YOUR INSTRUCTIONS
Each line from the one that holds "[0:09.00-0:10.00]" to the end of the entries is to be given again exactly. Do not include pictures.

[Stored items]
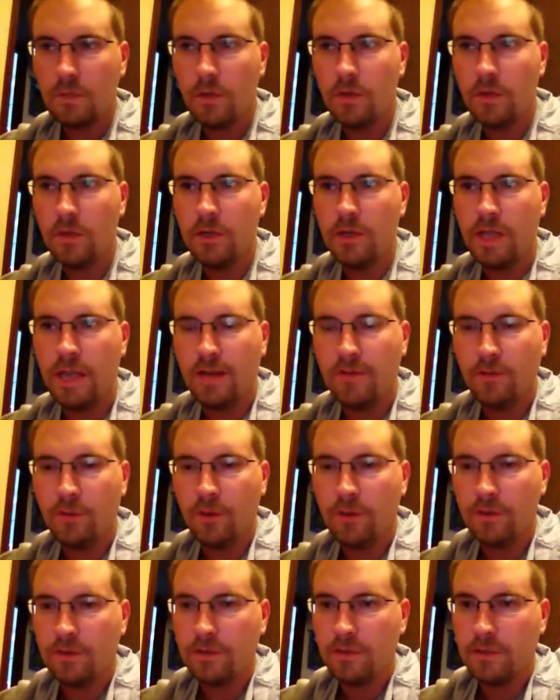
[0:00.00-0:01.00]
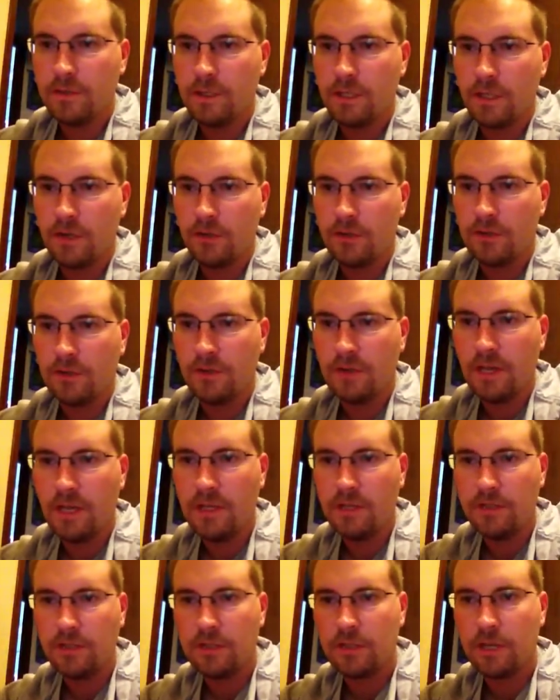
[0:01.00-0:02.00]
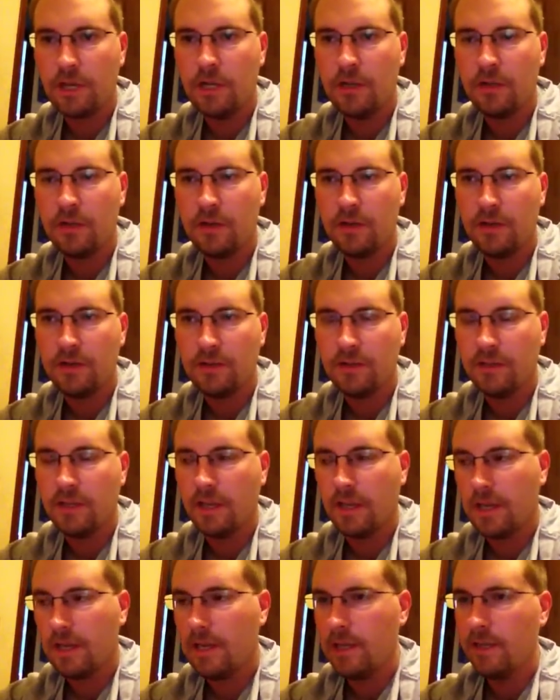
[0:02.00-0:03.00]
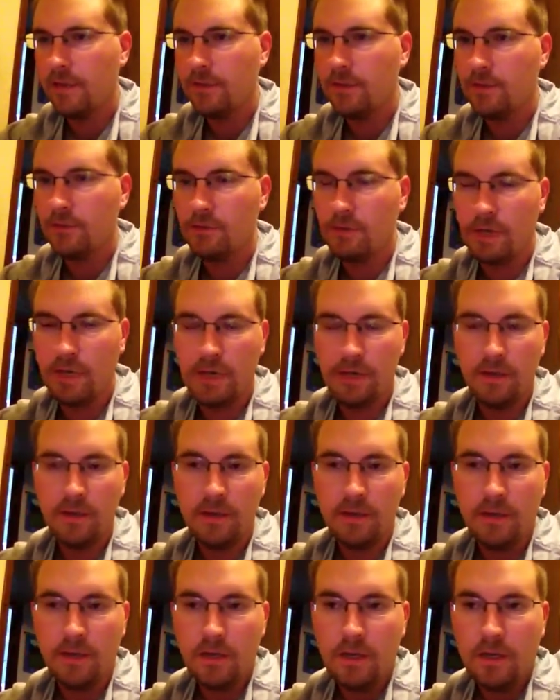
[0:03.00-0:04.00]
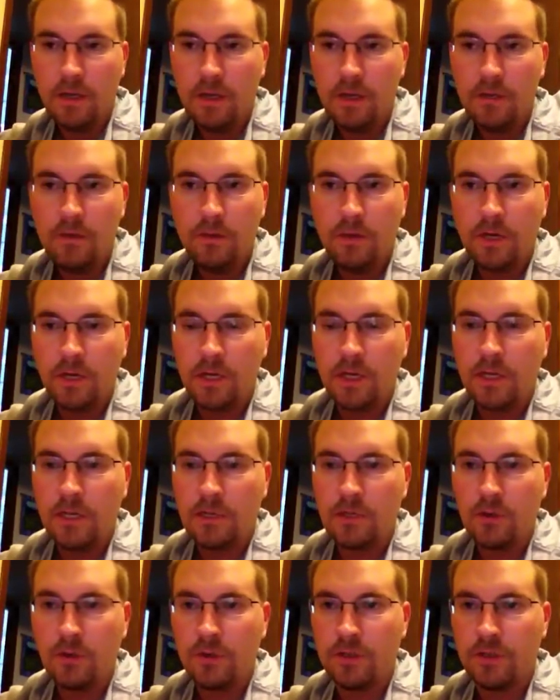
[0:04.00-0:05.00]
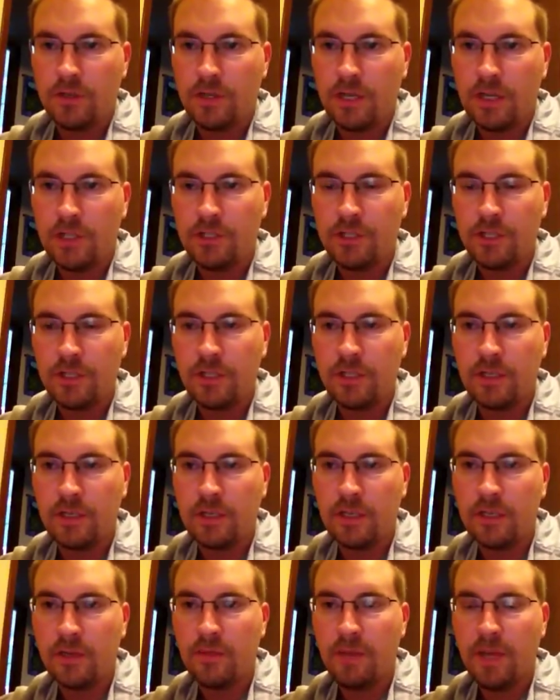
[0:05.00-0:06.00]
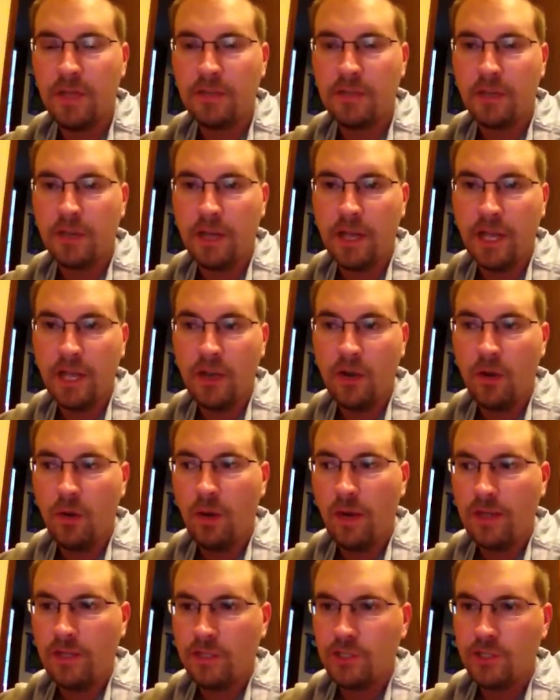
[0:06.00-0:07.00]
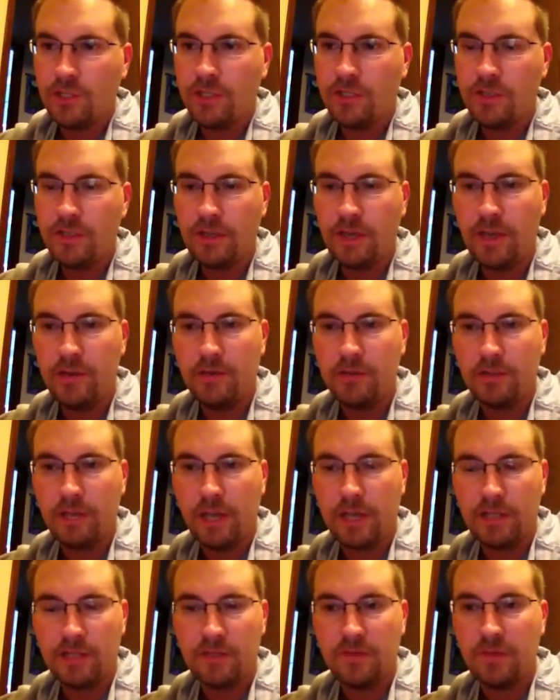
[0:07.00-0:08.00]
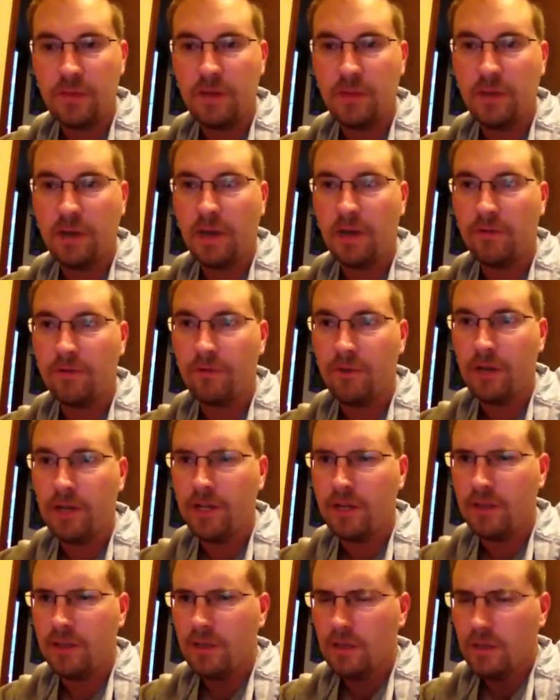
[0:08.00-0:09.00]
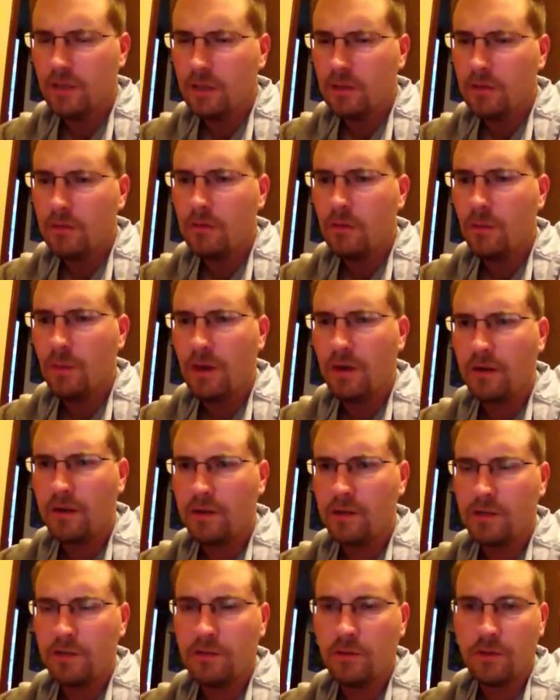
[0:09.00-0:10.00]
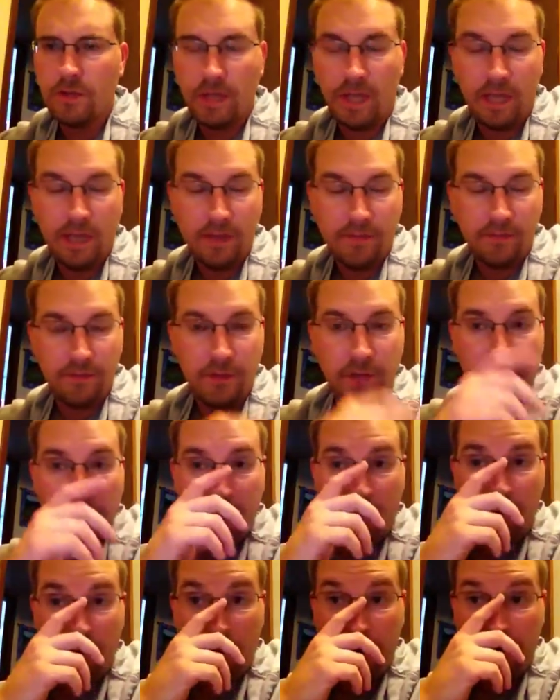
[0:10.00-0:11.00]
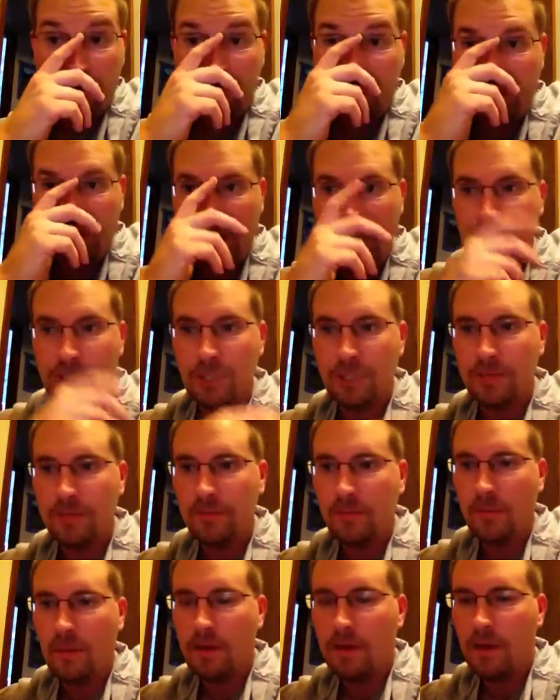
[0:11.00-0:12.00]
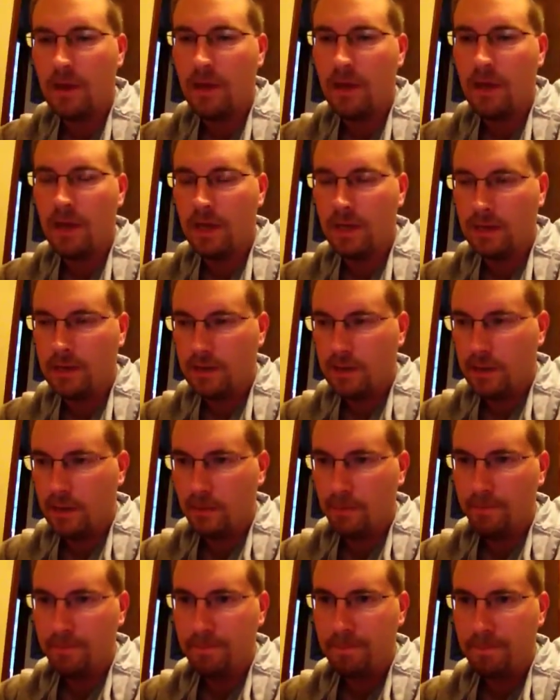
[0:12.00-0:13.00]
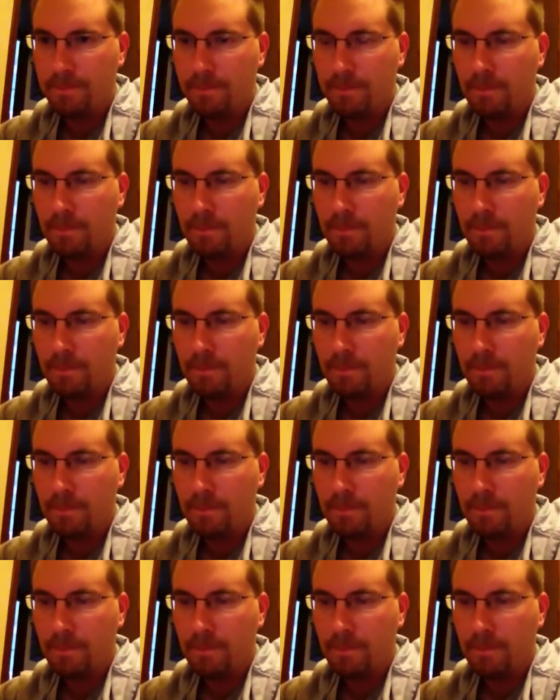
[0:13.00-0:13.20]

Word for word: Good day, everyone. This is uh, Chris with the Ancient Scholar, and today I'd like to uh, do a short discussion uh, based on a question that was asked of me by a friend who apparently is doing a flight orientation and um,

FINISHED EXERCISE
[0:09.00-0:10.00]
[0:10.00-0:11.00]
[0:11.00-0:12.00]
[0:12.00-0:13.00]
[0:13.00-0:13.20]

Word for word: Good day, everyone. This is uh, Chris with the Ancient Scholar, and today I'd like to uh, do a short discussion uh, based on a question that was asked of me by a friend who apparently is doing a flight orientation and um,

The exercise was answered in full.